About this task = Say how many lines of these entries include the word "video", and answer with the number alone.

[Stored data]
'''

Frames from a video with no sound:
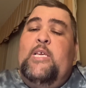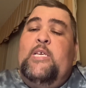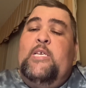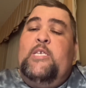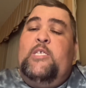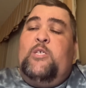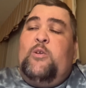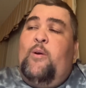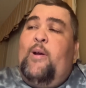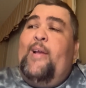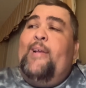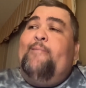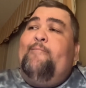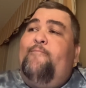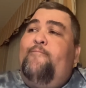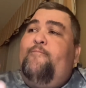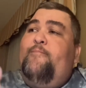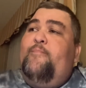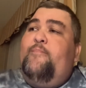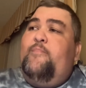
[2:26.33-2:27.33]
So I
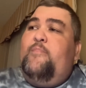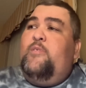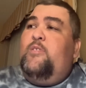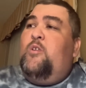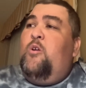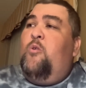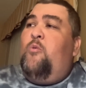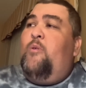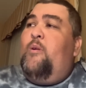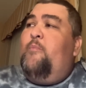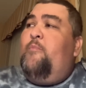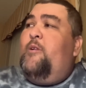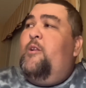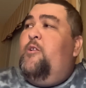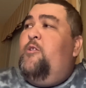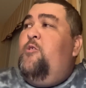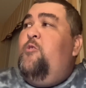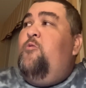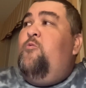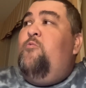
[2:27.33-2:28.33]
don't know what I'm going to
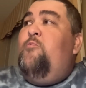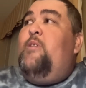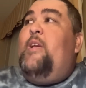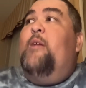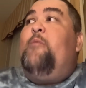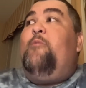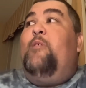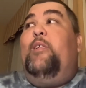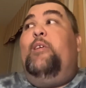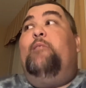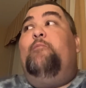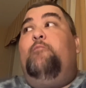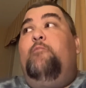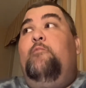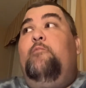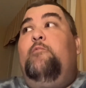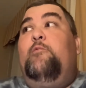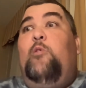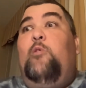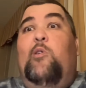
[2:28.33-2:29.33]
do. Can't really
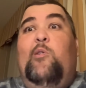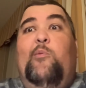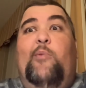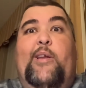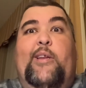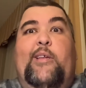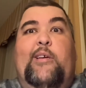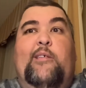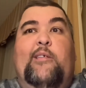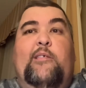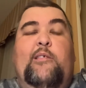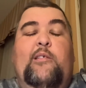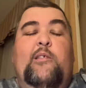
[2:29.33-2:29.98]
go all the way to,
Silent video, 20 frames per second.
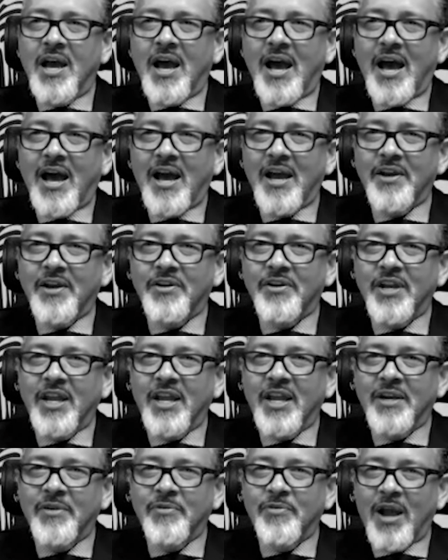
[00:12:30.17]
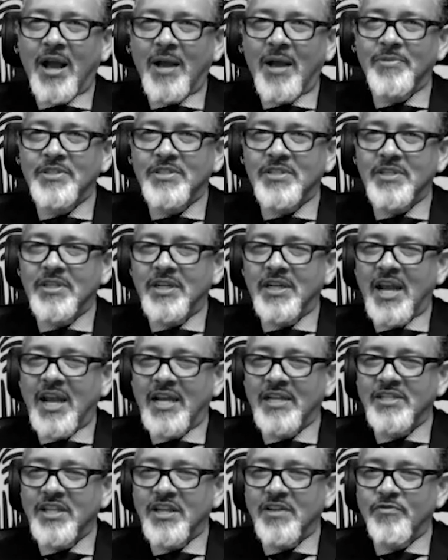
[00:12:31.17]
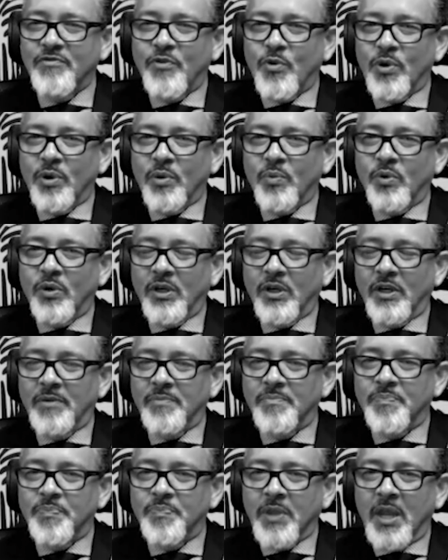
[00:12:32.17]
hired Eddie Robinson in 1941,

'''
'''

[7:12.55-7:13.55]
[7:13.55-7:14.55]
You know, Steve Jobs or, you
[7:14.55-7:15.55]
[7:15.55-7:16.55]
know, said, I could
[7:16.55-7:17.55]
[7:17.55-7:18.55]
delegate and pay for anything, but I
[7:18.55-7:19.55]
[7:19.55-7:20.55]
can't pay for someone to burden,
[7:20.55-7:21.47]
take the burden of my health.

'''

Result of this task = 2